С первого взгляда не сразу можно разобрать, что она изображает. Шею и плечи девушки обвивают черные символы и знаки, спереди заканчиваясь прямо над вырезом платья, а сзади скрываясь под кружевом корсета. Не представляется возможным судить, насколько далеко они идут.

При ближайшем рассмотрении оказывается, что вытатуированные знаки – это поток алхимических и астрологических символов и формул, древние обозначения планет и химических элементов, черными чернилами наколотые у нее на коже. Ртуть. Свинец. Сурьма. У шейной впадинки – полумесяц, а над ключицей – египетский крест. Здесь есть самые разнообразные символы: скандинавские руны, китайские иероглифы. Мириады отдельных татуировок, которые сливаются в единый узор, изящно обвивающий ее тело подобно необычному драгоценному украшению.

Тсукико замечает пристальный взгляд Марко и, хотя он не задает вопросов, тихо объясняет:

– Это отчасти то, кем я была, кто я есть и кем буду.

Улыбнувшись, она направляется в гостиную, оставляя Марко в одиночестве, как раз в тот момент, когда часы начинают бить полночь и на стол подается первое блюдо.

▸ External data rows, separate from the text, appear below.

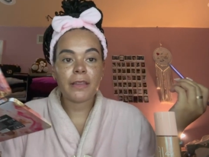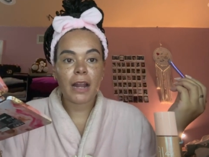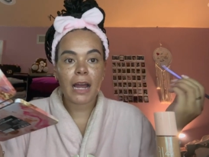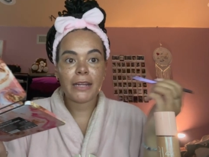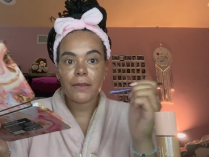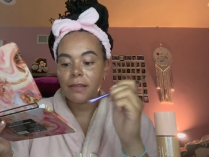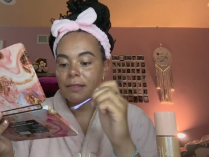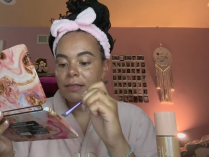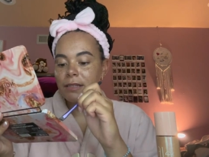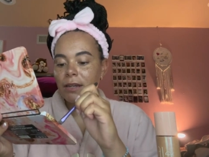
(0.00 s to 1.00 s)
that I know that
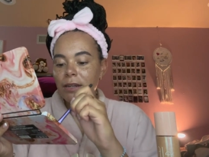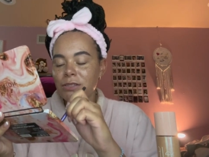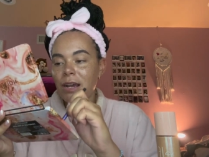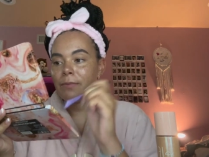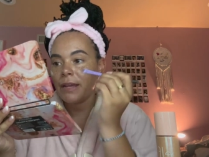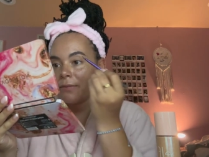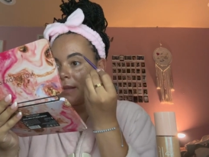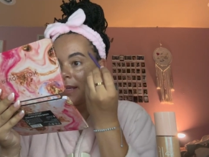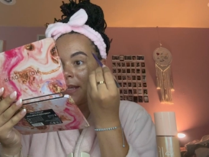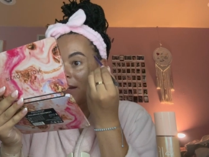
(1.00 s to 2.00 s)
listens to her. So I'm like
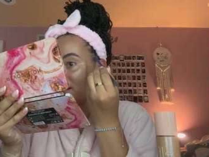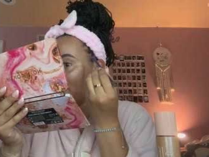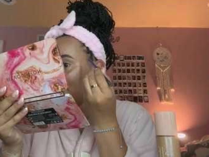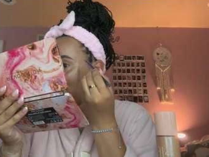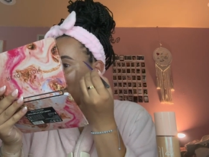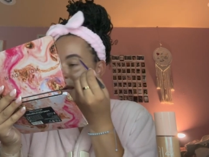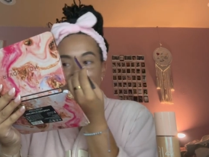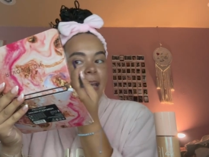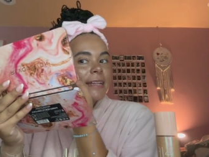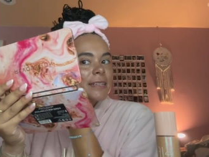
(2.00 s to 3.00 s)
really curious.
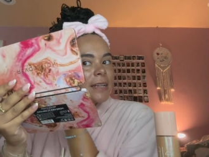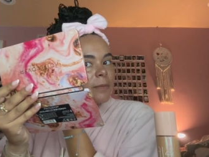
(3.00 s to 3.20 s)
Is it gonna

Скинув туфли на пороге, она босиком проходит в комнату и останавливается возле рояля, где свет множества свечей в канделябрах и подсвечниках особенно ярок.

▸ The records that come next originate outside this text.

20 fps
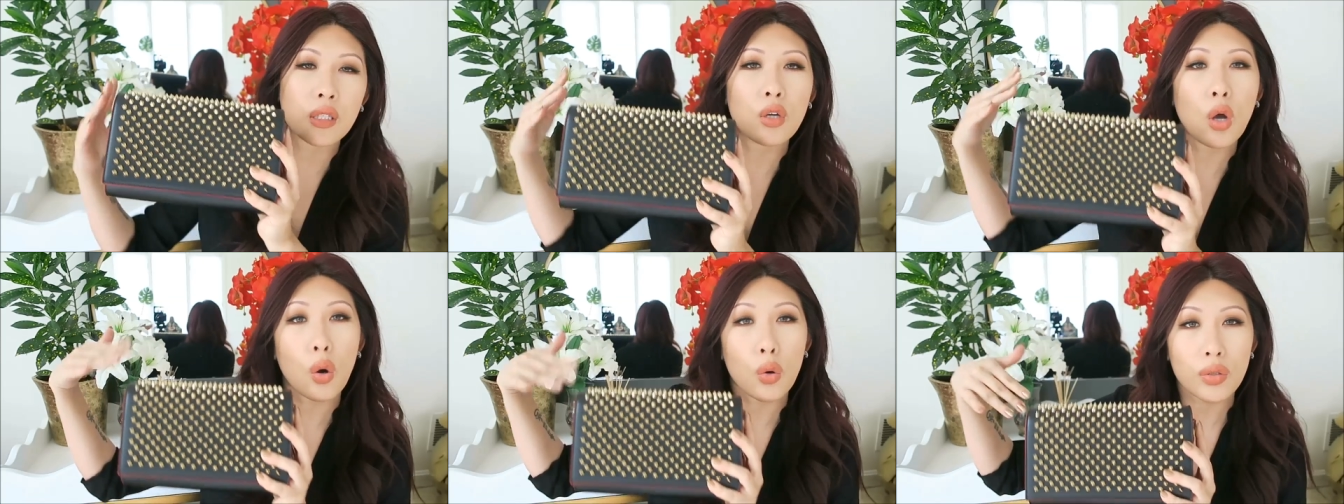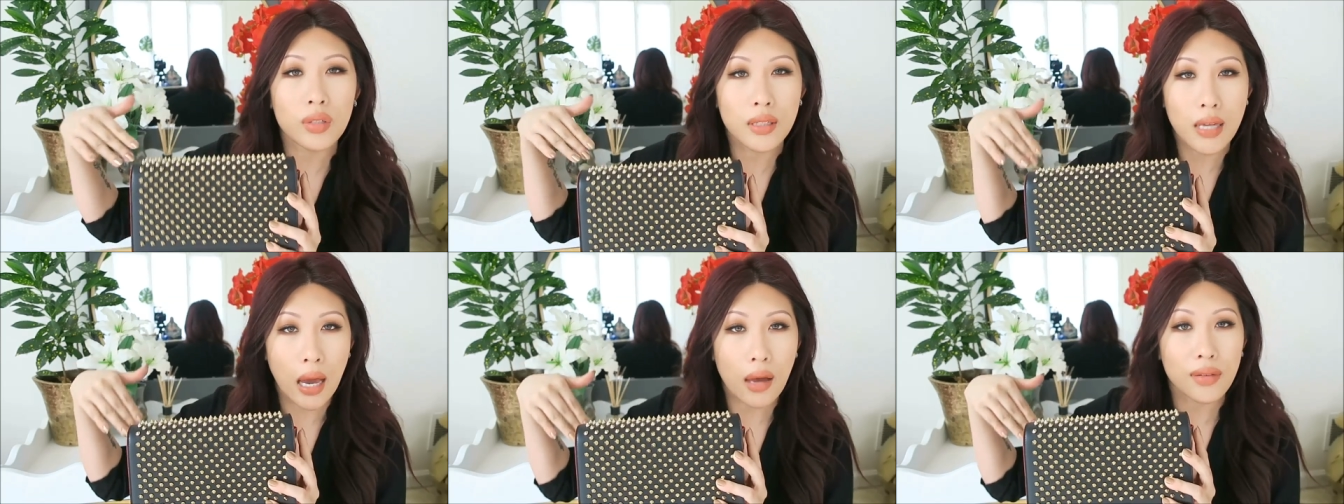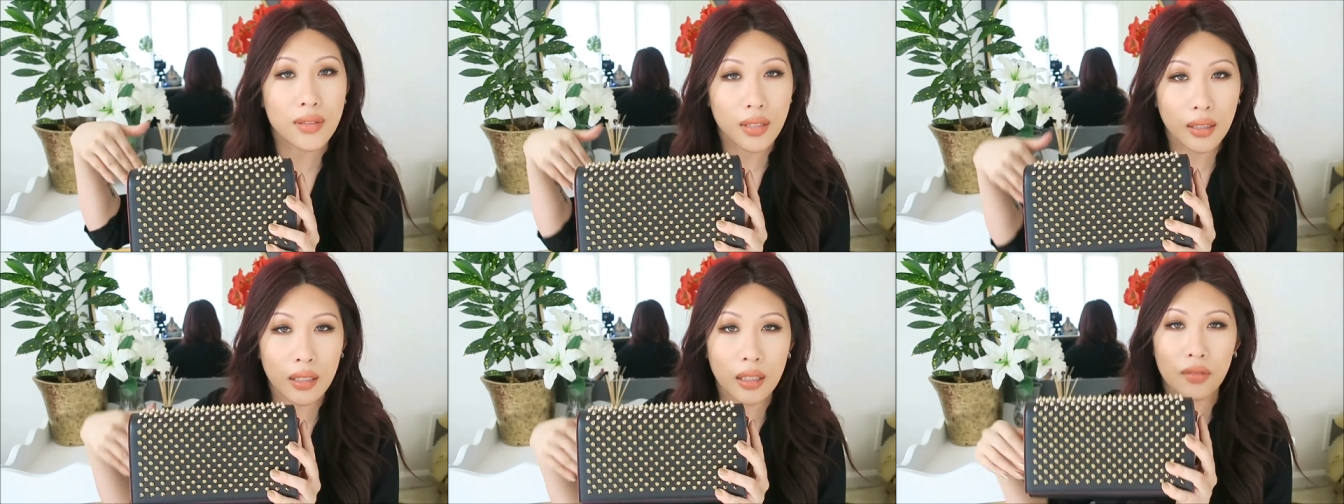goes
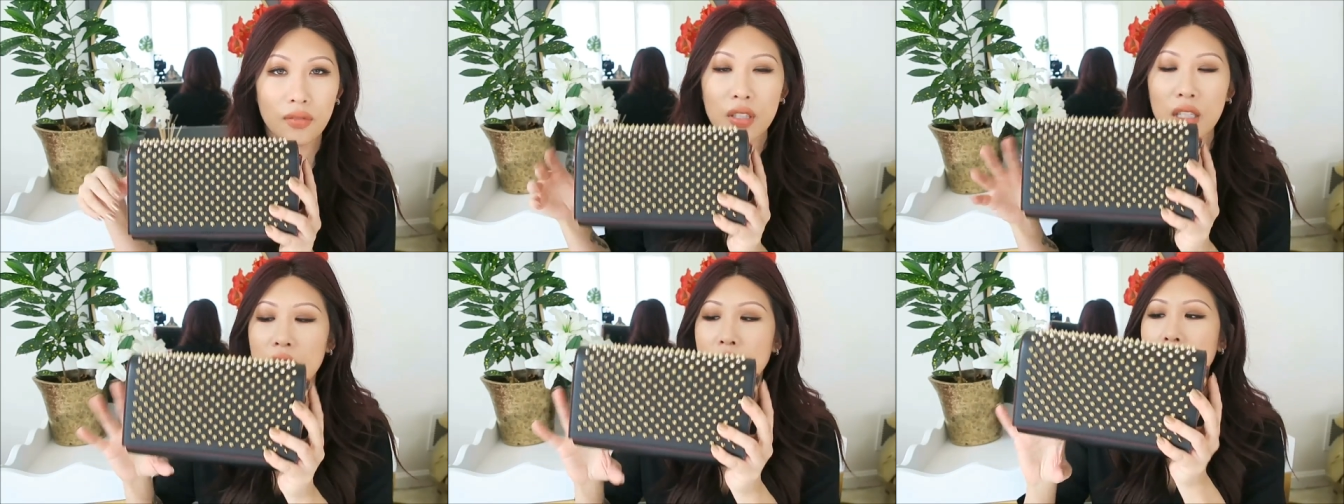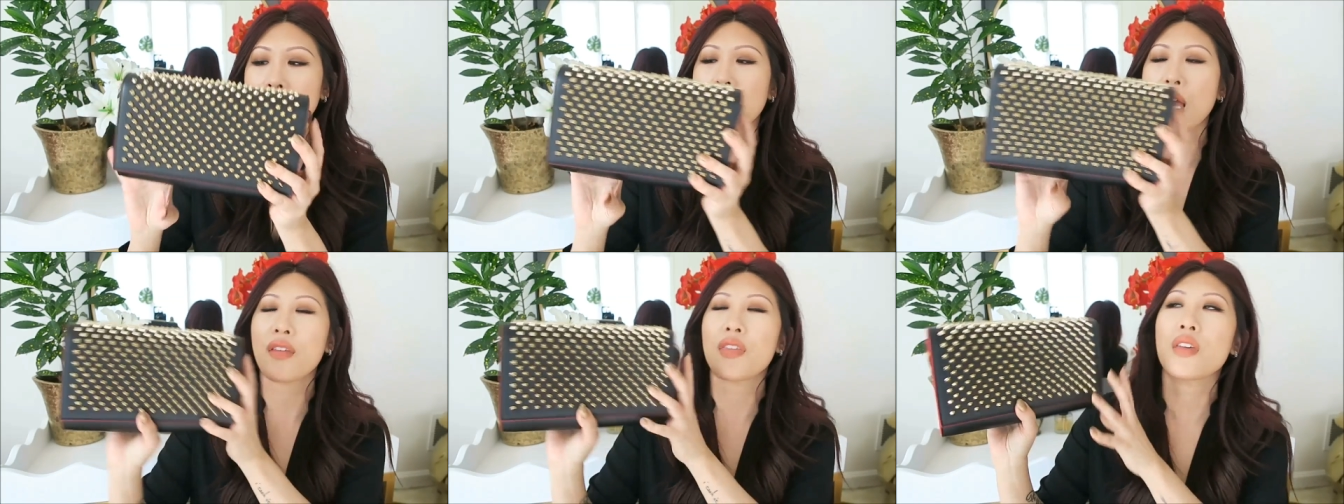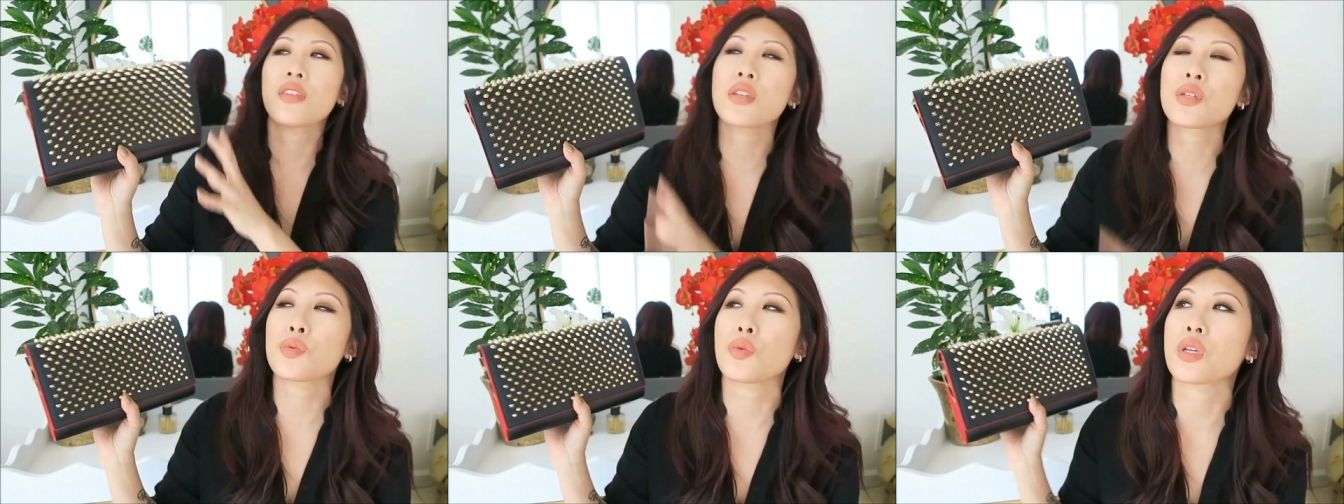down significantly. I
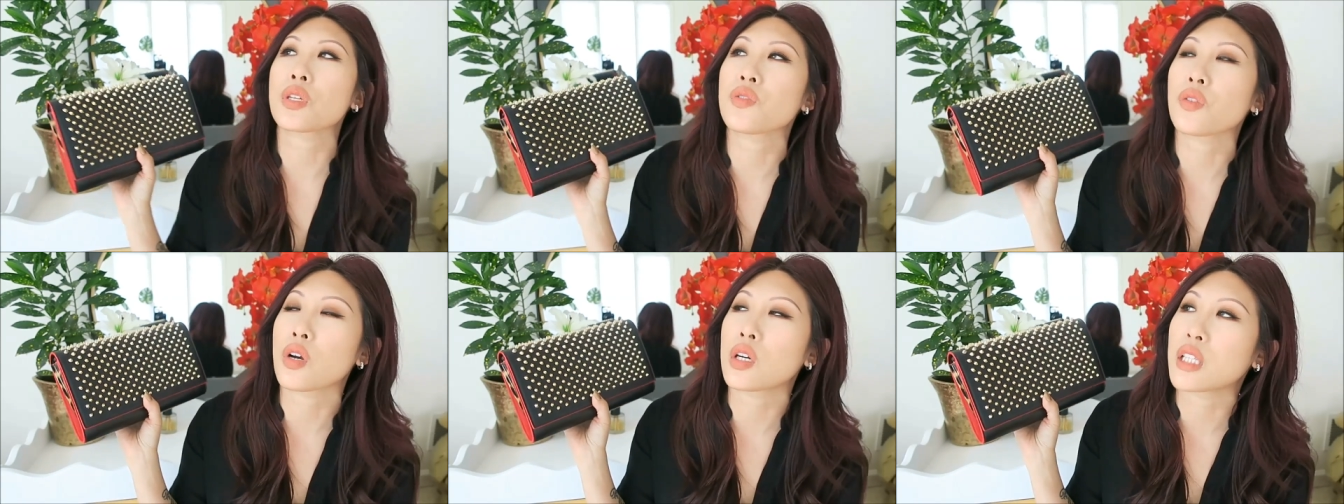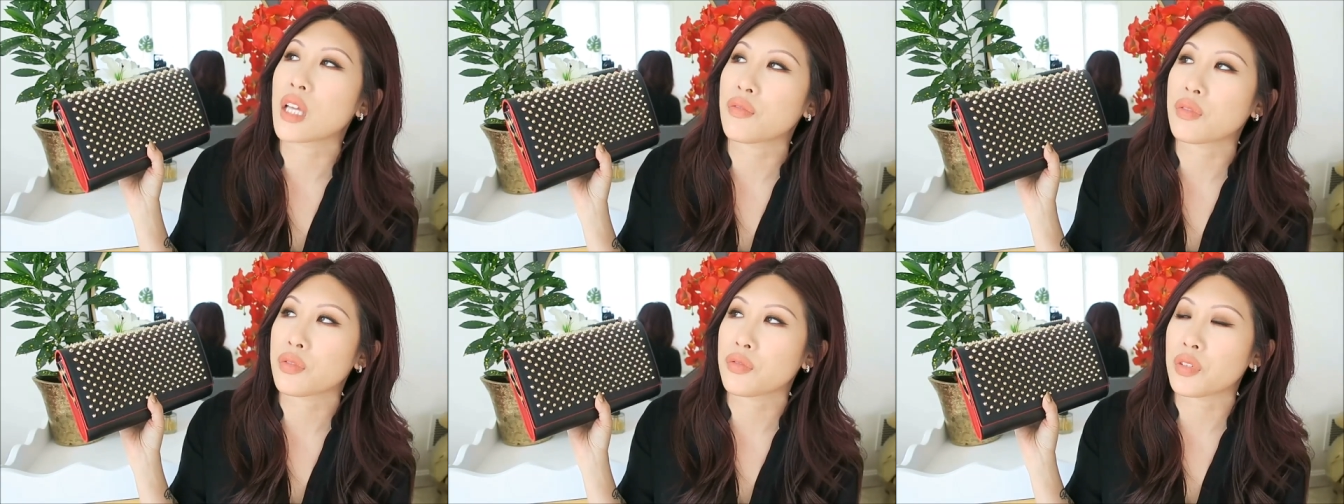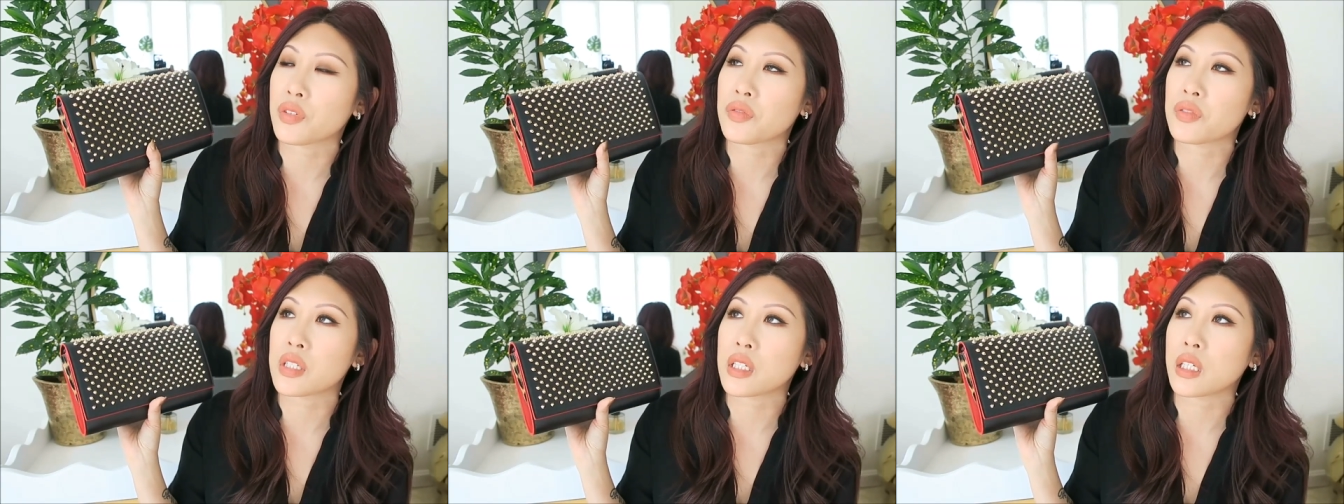think this runs for
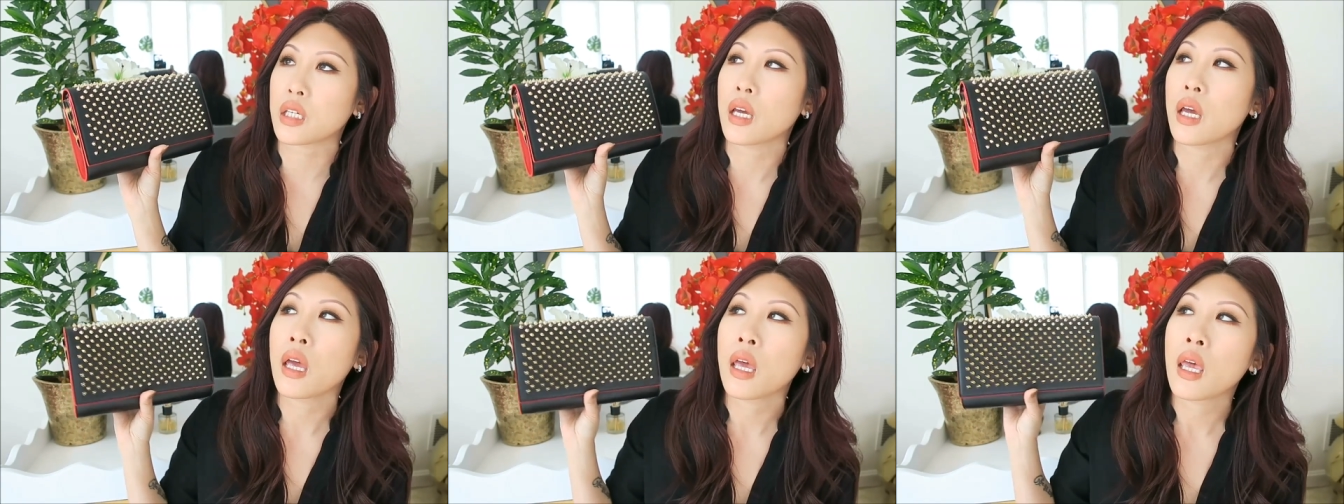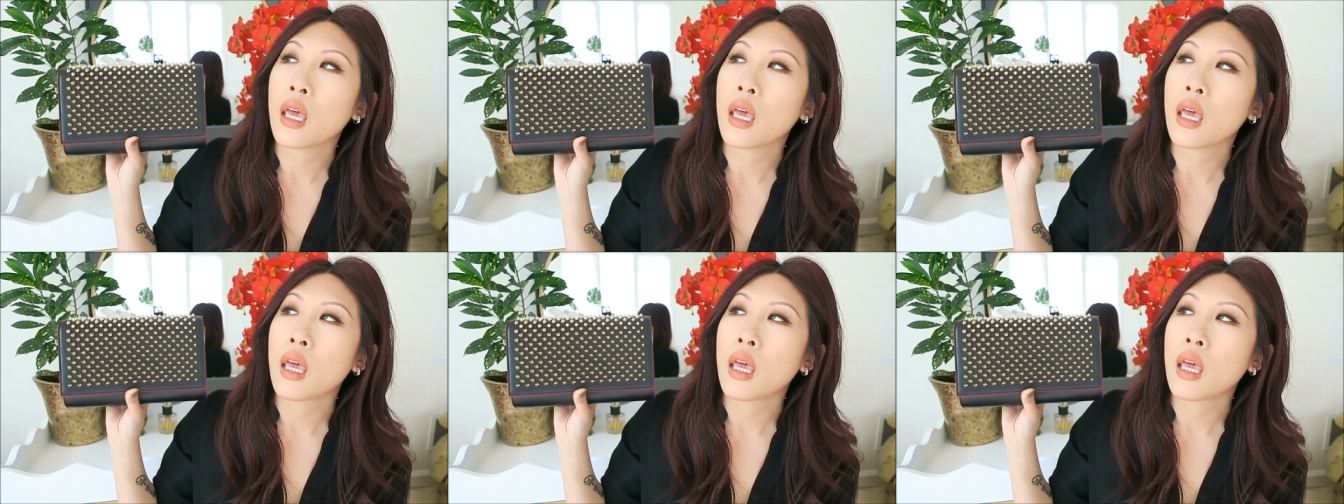$11.50,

Какое-то время она просто стоит, спокойная и расслабленная, притянув к себе любопытные взгляды. С первым же ее движением все понимают, какова ее специальность.

Тсукико – девушка-змея.

Как правило, акробаты такого рода умеют складываться либо вперед, либо назад, в зависимости от особенностей строения позвоночника, и, соответственно, их выступления и трюки делятся по этому признаку. Однако Тсукико принадлежит к редкой категории артистов, которые одинаково хорошо гнутся в обоих направлениях.

Она движется с балетной грацией, которая достигается годами упорных тренировок. Мадам Падва сразу же отмечает эту особенность и шепотом сообщает о ней сестрам Берджес – еще до того, как Тсукико проявляет настоящие чудеса гибкости.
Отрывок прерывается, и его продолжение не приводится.